── SUPPLIED MATERIAL

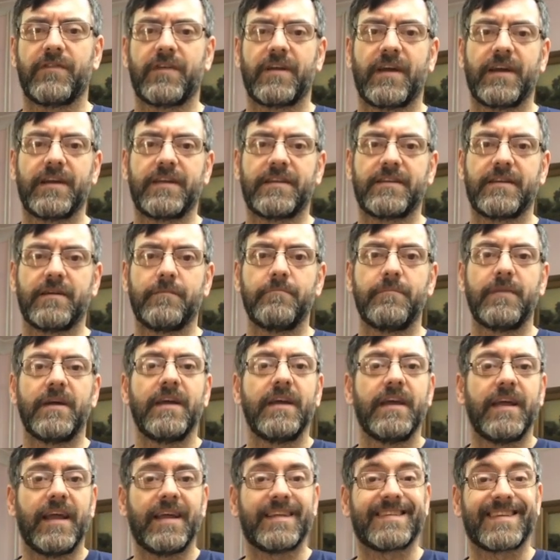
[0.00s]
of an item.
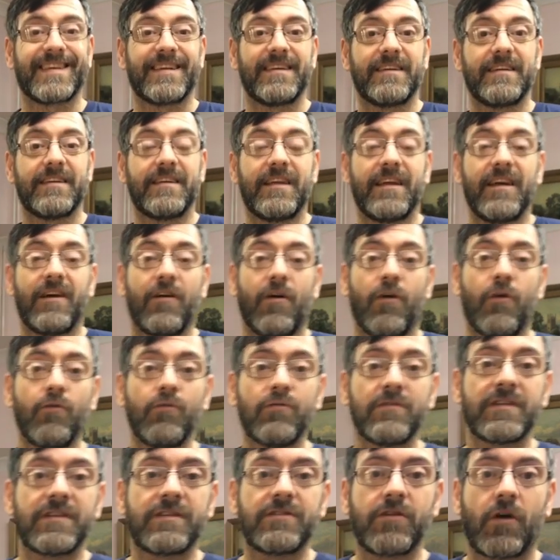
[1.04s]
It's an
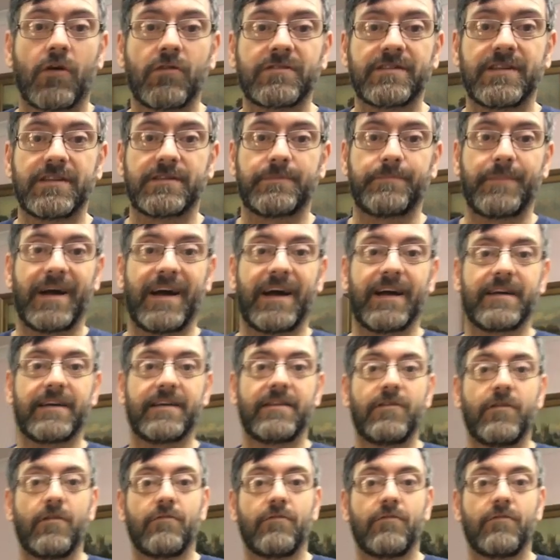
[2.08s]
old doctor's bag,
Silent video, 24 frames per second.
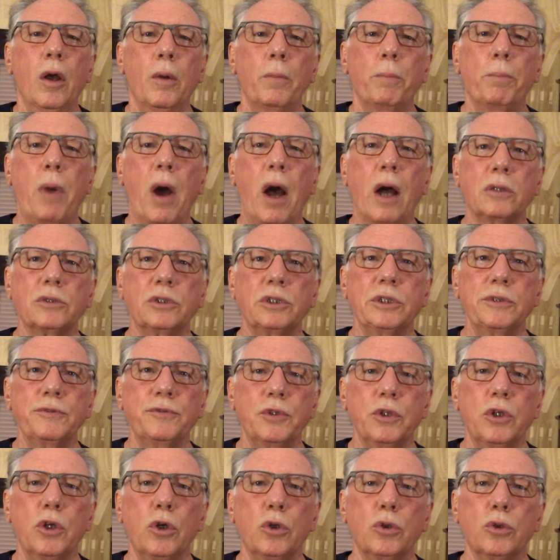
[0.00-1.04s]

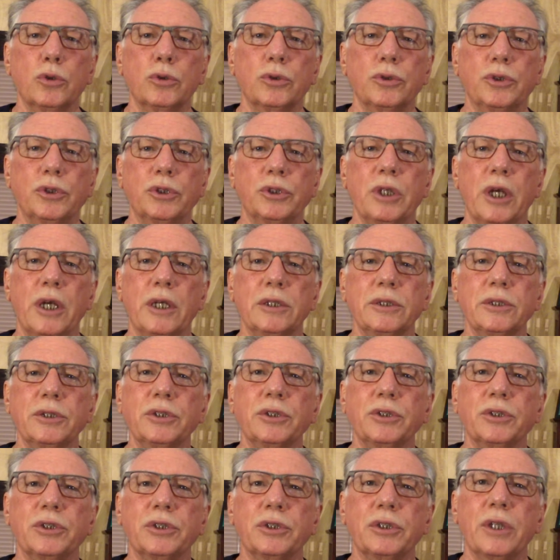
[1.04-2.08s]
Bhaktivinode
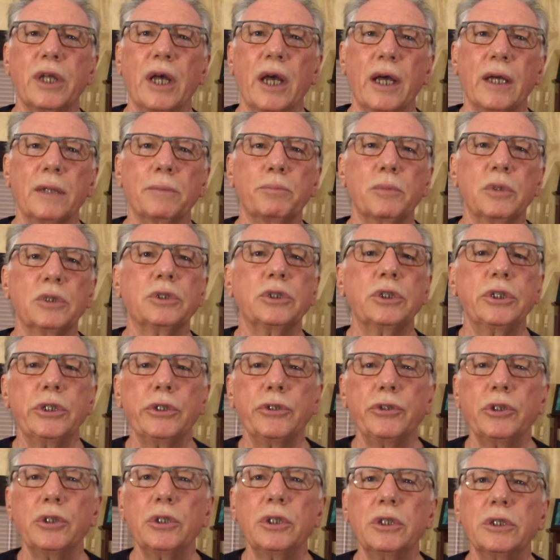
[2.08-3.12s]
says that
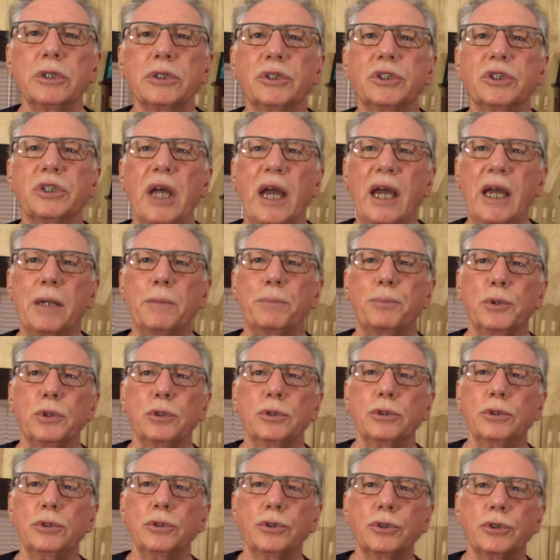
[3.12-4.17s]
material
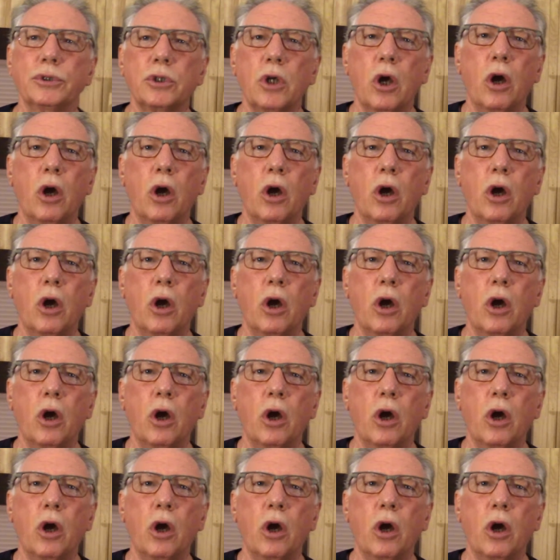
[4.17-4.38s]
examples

────

> _WHAT TO DO_
Each entry above should be printed exactly, and any picture in it left out.

> _RESULT OF THE TASK_
[0.00s]
of an item.
[1.04s]
It's an
[2.08s]
old doctor's bag,
Silent video, 24 frames per second.
[0.00-1.04s]

[1.04-2.08s]
Bhaktivinode
[2.08-3.12s]
says that
[3.12-4.17s]
material
[4.17-4.38s]
examples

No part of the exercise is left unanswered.